# DAW-JEPA – Colab Repro Notebook

This notebook shows **step-by-step how to run my DAW-JEPA project code on Google Colab**:

1. Set up the runtime and clone the GitHub repo.
2. Prepare the ImageNet-100 data used for pretraining.
3. Run I-JEPA / DAW-JEPA pretraining on ImageNet-100.
4. Run linear probing on STL10 / CIFAR-10.
5. Run k-NN evaluation on STL10 / CIFAR-10.

> Note: This notebook is designed to be self-contained and readable for grading. > It is not meant to be perfectly resource-efficient – full pretraining on ImageNet-100 > is still compute-heavy, even on Colab GPUs.


## 0. Runtime & environment

Please make sure the Colab runtime has a **GPU** attached:

- Runtime → Change runtime type → Hardware accelerator → GPU.


In [None]:
# Check GPU
!nvidia-smi || echo "No GPU found. Please enable GPU in Colab runtime settings."

import torch
print("PyTorch version:", torch.__version__)
print("CUDA available:", torch.cuda.is_available())

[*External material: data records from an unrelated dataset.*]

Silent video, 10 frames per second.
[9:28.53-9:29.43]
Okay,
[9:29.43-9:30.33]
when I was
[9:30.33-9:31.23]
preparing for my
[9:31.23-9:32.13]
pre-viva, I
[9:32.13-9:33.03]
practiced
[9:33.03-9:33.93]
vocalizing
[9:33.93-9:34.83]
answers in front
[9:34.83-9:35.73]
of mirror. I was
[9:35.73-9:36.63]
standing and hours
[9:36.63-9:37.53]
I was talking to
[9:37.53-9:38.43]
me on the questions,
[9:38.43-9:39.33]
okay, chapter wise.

## 1. Clone the GitHub repo

Replace `<YOUR_GITHUB_USERNAME>` with my GitHub username if needed.
The repo corresponds exactly to the code submitted for this project.


In [None]:
# Clone the DAW-JEPA repo (GitHub URL to be updated by me before submission)
%cd /content
!git clone https://github.com/<YOUR_GITHUB_USERNAME>/daw-jepa.git
%cd daw-jepa

# List top-level files for sanity check
!ls


## 2. Install additional Python packages (if needed)

Colab already comes with `torch` and `torchvision`.  
Here we only install **lightweight utilities** that may not be pre-installed.

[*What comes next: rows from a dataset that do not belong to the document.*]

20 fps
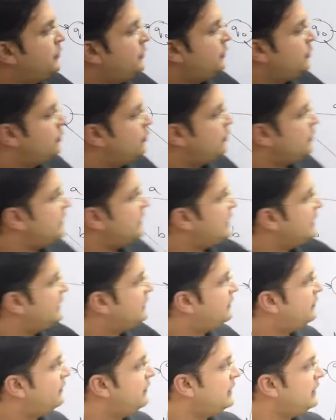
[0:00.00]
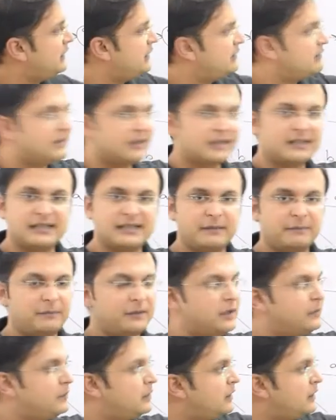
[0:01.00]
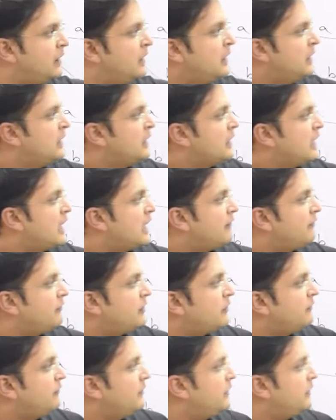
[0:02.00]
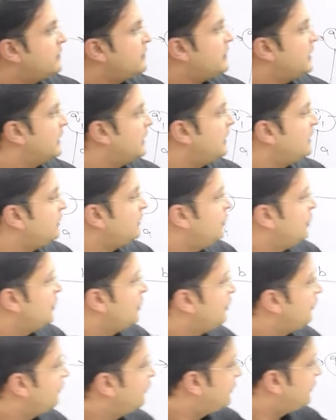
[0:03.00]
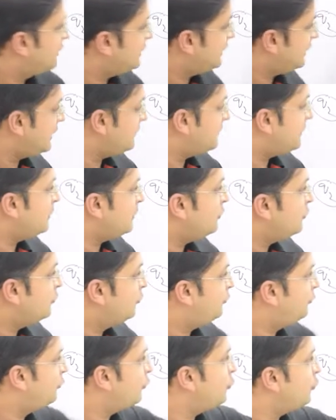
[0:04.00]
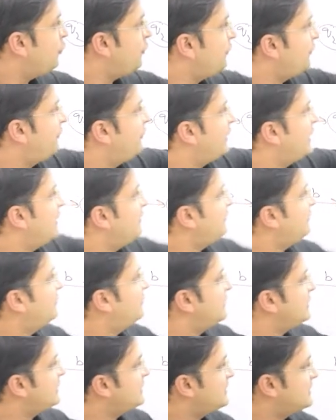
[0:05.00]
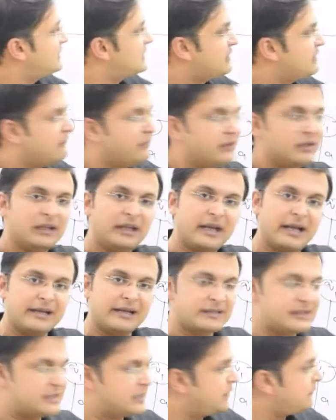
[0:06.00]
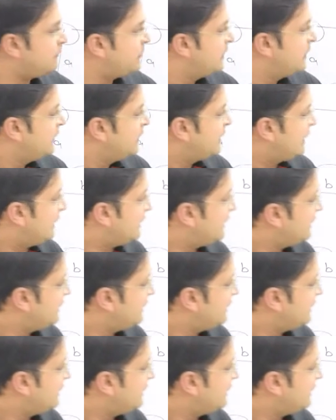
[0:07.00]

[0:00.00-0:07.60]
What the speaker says: 2 and 3 it is acceptable, after it again 3 ke baad 4 5 6 7 accept, and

If the following cell fails because a package is already installed, it is safe to ignore the warning.


In [None]:
# Optional: install utilities used in this project
!pip install -q pyyaml pandas matplotlib kagglehub wandb

## 3. Prepare the ImageNet-100 dataset

The pretraining in this project uses **ImageNet-100**.

Because of licensing, the dataset itself is **not included** in the repo.  
This notebook assumes **one** of the following:

1. You already have `imagenet100.zip` stored in your Google Drive at:
   - `/content/drive/MyDrive/imagenet100.zip`, or
2. You adapt the paths below to your own ImageNet-100 location.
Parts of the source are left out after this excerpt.